## Exercise
The output should be every line below, retyped exactly, with no images.
----------
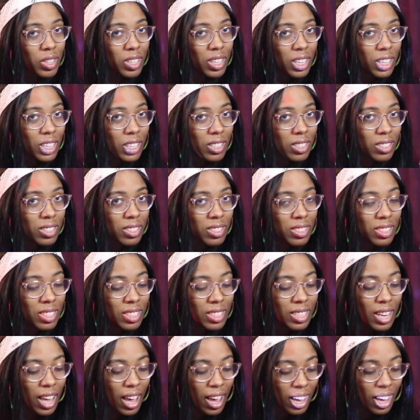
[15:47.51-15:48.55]
Vanitas
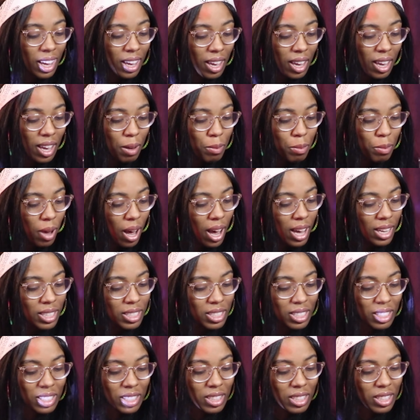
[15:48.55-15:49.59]
today, but I
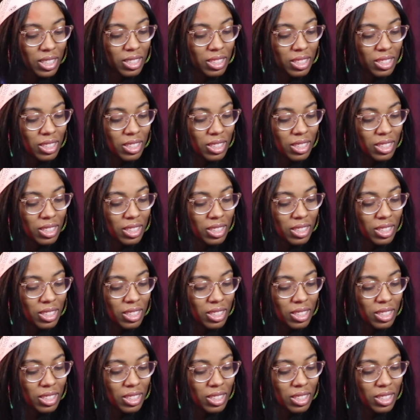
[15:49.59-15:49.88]
didn't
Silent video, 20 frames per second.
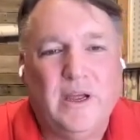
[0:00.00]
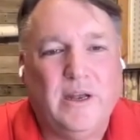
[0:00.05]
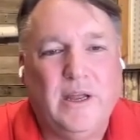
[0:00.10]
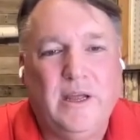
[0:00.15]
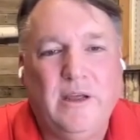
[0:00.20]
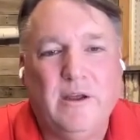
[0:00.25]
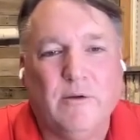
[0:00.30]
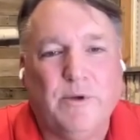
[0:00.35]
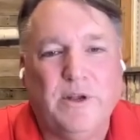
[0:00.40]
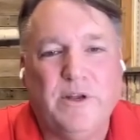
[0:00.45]

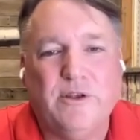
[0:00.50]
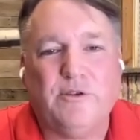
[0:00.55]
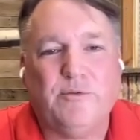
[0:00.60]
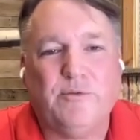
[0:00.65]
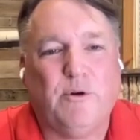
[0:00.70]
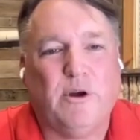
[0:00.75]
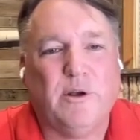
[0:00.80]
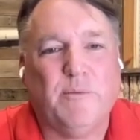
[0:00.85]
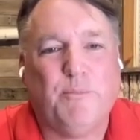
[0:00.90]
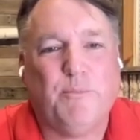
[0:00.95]
And here we
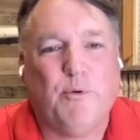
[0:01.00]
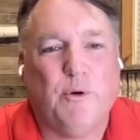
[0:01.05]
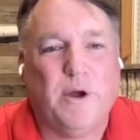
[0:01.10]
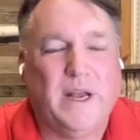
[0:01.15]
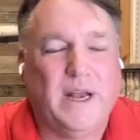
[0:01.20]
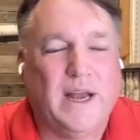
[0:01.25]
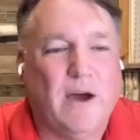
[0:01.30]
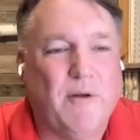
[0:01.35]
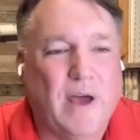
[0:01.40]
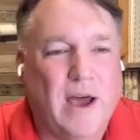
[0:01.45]
just want to
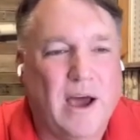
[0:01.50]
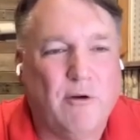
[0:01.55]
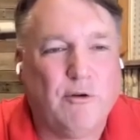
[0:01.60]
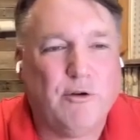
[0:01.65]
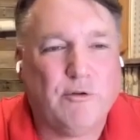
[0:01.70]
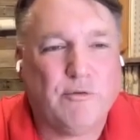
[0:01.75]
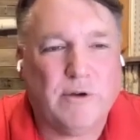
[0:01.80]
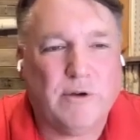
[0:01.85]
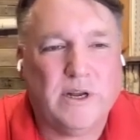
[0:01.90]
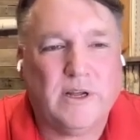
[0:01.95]
point out
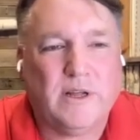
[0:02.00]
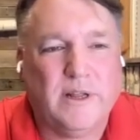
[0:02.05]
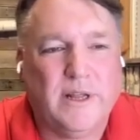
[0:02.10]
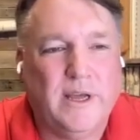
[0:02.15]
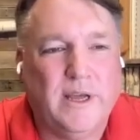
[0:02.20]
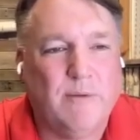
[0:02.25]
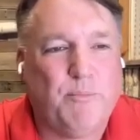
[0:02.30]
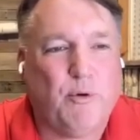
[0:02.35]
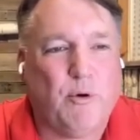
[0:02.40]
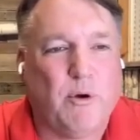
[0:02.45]
how
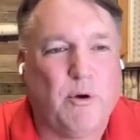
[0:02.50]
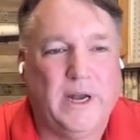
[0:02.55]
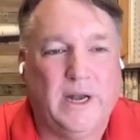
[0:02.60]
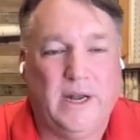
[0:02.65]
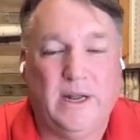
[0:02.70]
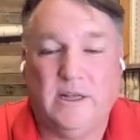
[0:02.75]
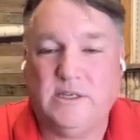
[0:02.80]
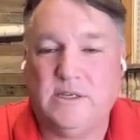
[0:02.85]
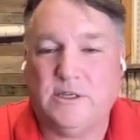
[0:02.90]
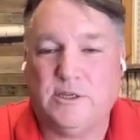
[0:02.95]
critically
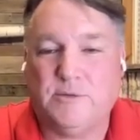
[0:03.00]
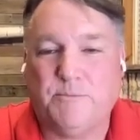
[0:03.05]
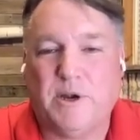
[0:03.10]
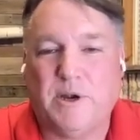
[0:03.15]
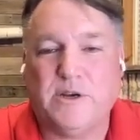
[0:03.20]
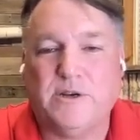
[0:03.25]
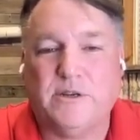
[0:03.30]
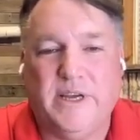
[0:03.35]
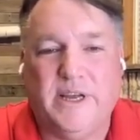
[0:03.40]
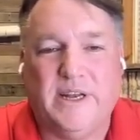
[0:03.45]
important it is,
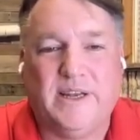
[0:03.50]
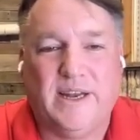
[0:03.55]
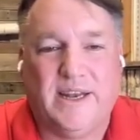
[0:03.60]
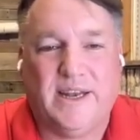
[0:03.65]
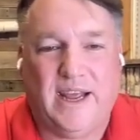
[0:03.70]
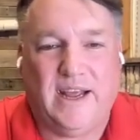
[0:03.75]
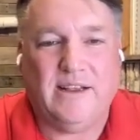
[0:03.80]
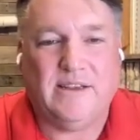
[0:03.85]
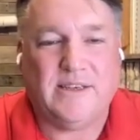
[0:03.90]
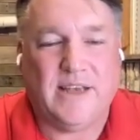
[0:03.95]
especially in
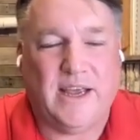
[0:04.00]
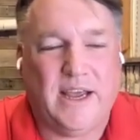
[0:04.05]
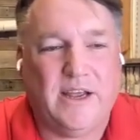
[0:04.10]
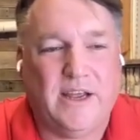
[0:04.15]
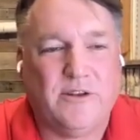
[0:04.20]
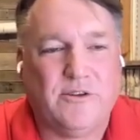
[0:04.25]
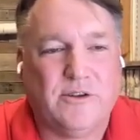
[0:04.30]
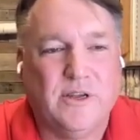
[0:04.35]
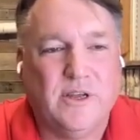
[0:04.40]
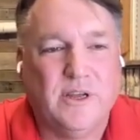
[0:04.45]
today's
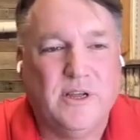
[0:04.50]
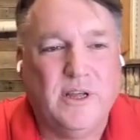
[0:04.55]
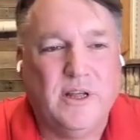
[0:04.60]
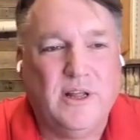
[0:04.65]
age,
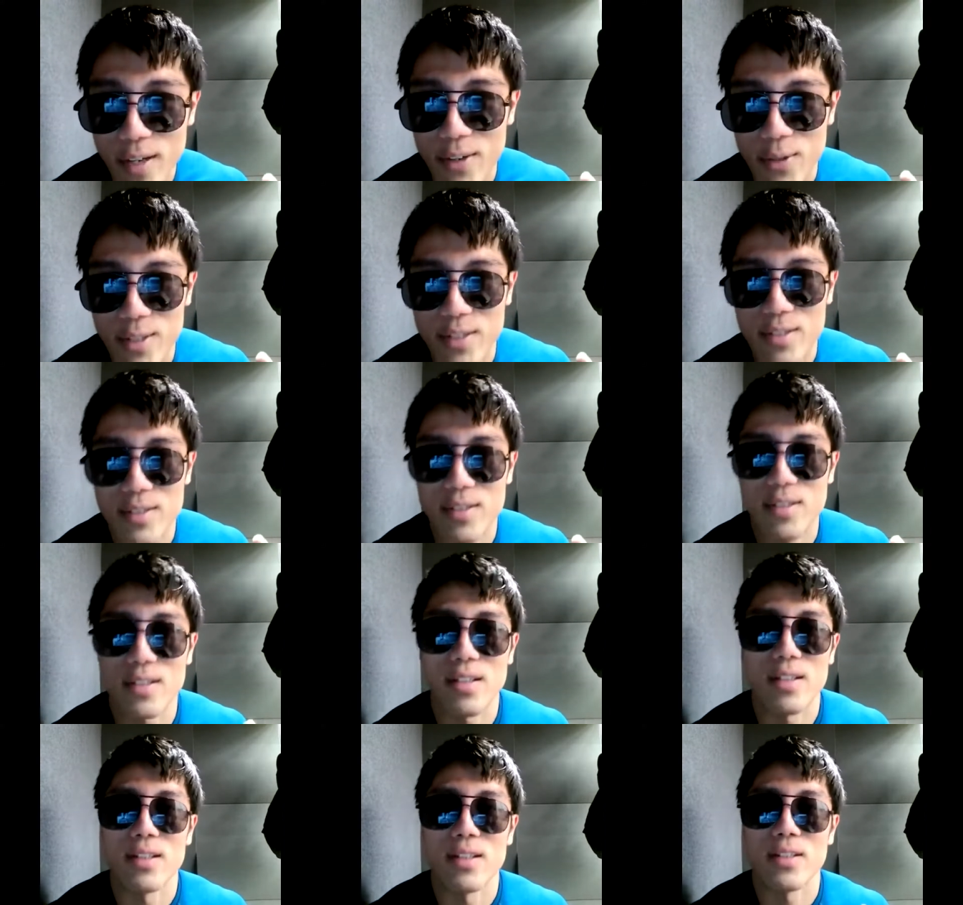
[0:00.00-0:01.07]
virus,
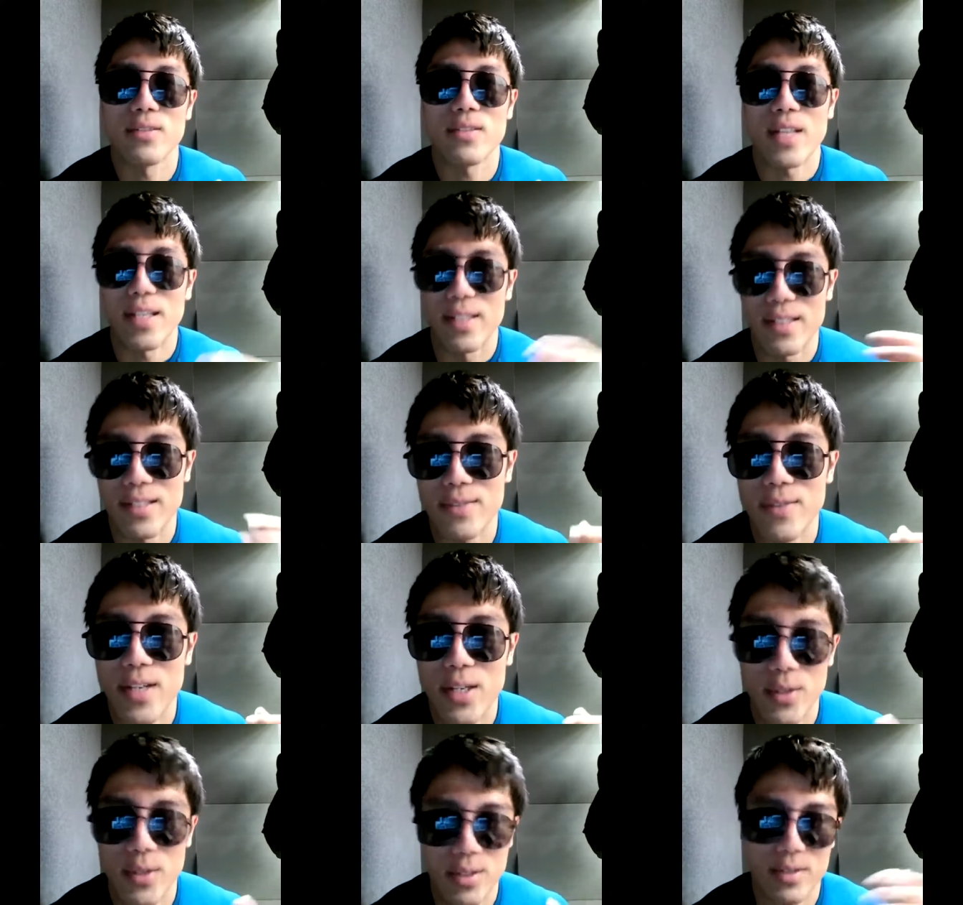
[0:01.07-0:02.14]
the Chinese
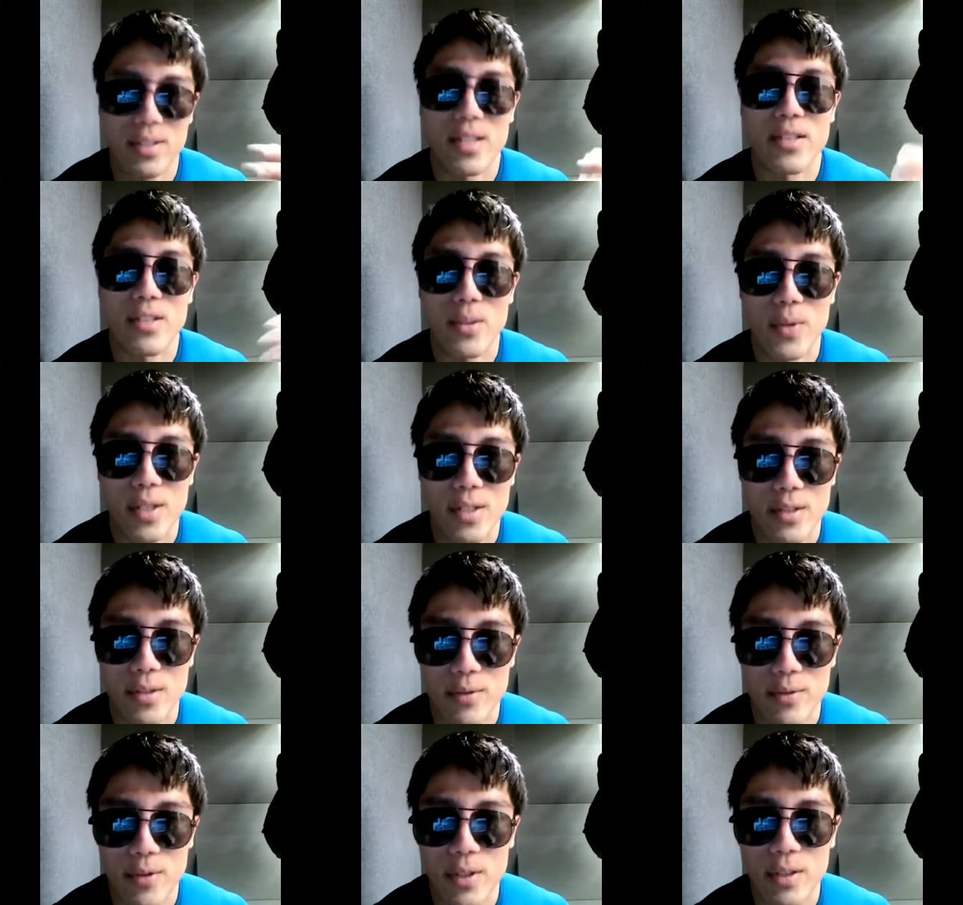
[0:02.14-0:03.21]
virus, and so on and
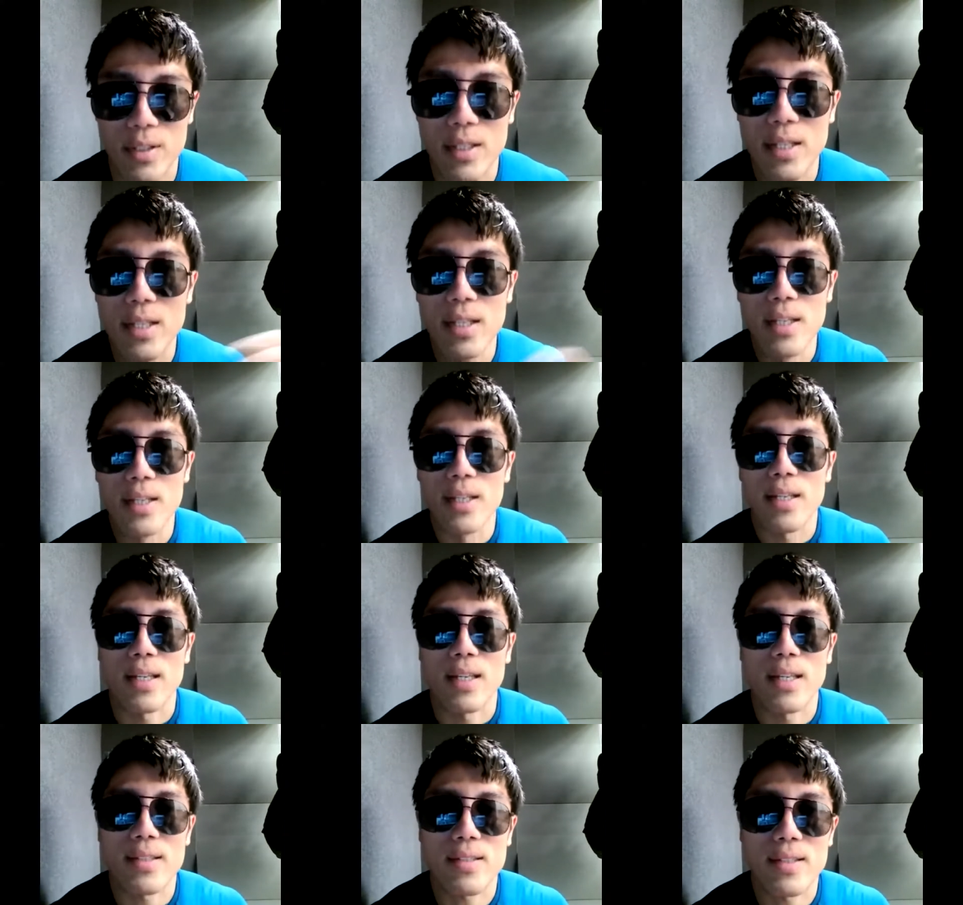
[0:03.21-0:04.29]
so forth,
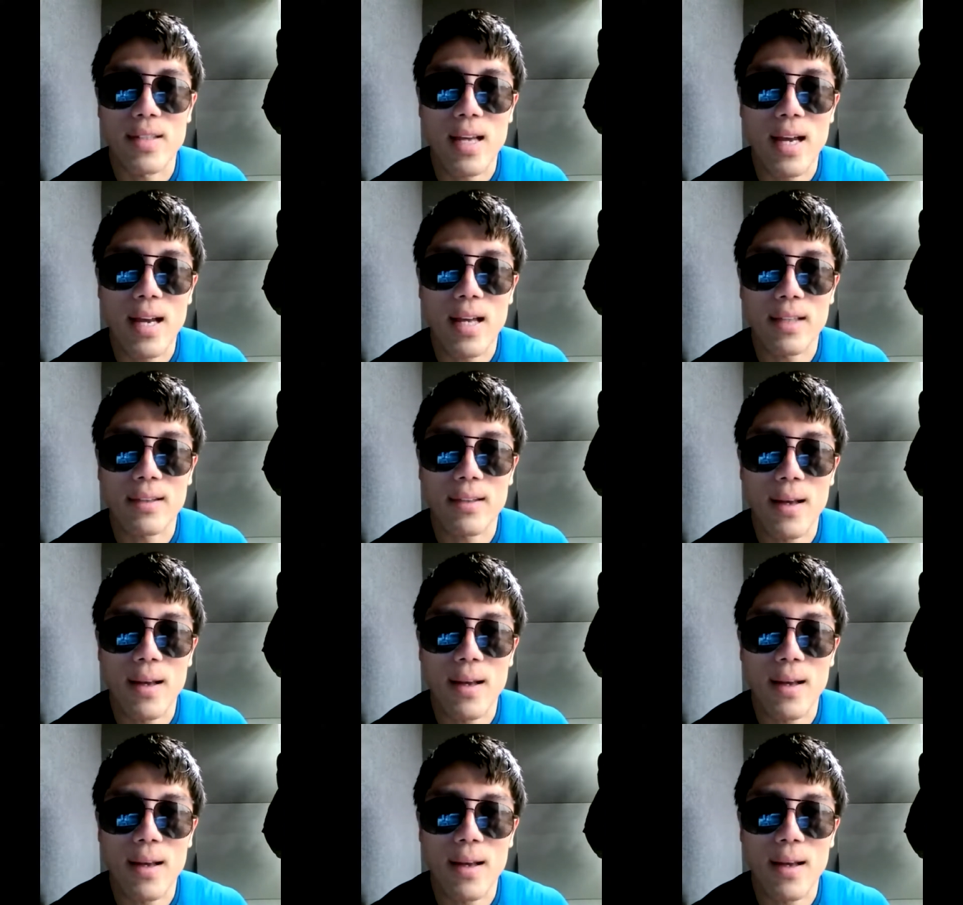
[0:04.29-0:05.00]
is that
----------
## Response
[15:47.51-15:48.55]
Vanitas
[15:48.55-15:49.59]
today, but I
[15:49.59-15:49.88]
didn't
Silent video, 20 frames per second.
[0:00.00]
[0:00.05]
[0:00.10]
[0:00.15]
[0:00.20]
[0:00.25]
[0:00.30]
[0:00.35]
[0:00.40]
[0:00.45]

[0:00.50]
[0:00.55]
[0:00.60]
[0:00.65]
[0:00.70]
[0:00.75]
[0:00.80]
[0:00.85]
[0:00.90]
[0:00.95]
And here we
[0:01.00]
[0:01.05]
[0:01.10]
[0:01.15]
[0:01.20]
[0:01.25]
[0:01.30]
[0:01.35]
[0:01.40]
[0:01.45]
just want to
[0:01.50]
[0:01.55]
[0:01.60]
[0:01.65]
[0:01.70]
[0:01.75]
[0:01.80]
[0:01.85]
[0:01.90]
[0:01.95]
point out
[0:02.00]
[0:02.05]
[0:02.10]
[0:02.15]
[0:02.20]
[0:02.25]
[0:02.30]
[0:02.35]
[0:02.40]
[0:02.45]
how
[0:02.50]
[0:02.55]
[0:02.60]
[0:02.65]
[0:02.70]
[0:02.75]
[0:02.80]
[0:02.85]
[0:02.90]
[0:02.95]
critically
[0:03.00]
[0:03.05]
[0:03.10]
[0:03.15]
[0:03.20]
[0:03.25]
[0:03.30]
[0:03.35]
[0:03.40]
[0:03.45]
important it is,
[0:03.50]
[0:03.55]
[0:03.60]
[0:03.65]
[0:03.70]
[0:03.75]
[0:03.80]
[0:03.85]
[0:03.90]
[0:03.95]
especially in
[0:04.00]
[0:04.05]
[0:04.10]
[0:04.15]
[0:04.20]
[0:04.25]
[0:04.30]
[0:04.35]
[0:04.40]
[0:04.45]
today's
[0:04.50]
[0:04.55]
[0:04.60]
[0:04.65]
age,
[0:00.00-0:01.07]
virus,
[0:01.07-0:02.14]
the Chinese
[0:02.14-0:03.21]
virus, and so on and
[0:03.21-0:04.29]
so forth,
[0:04.29-0:05.00]
is that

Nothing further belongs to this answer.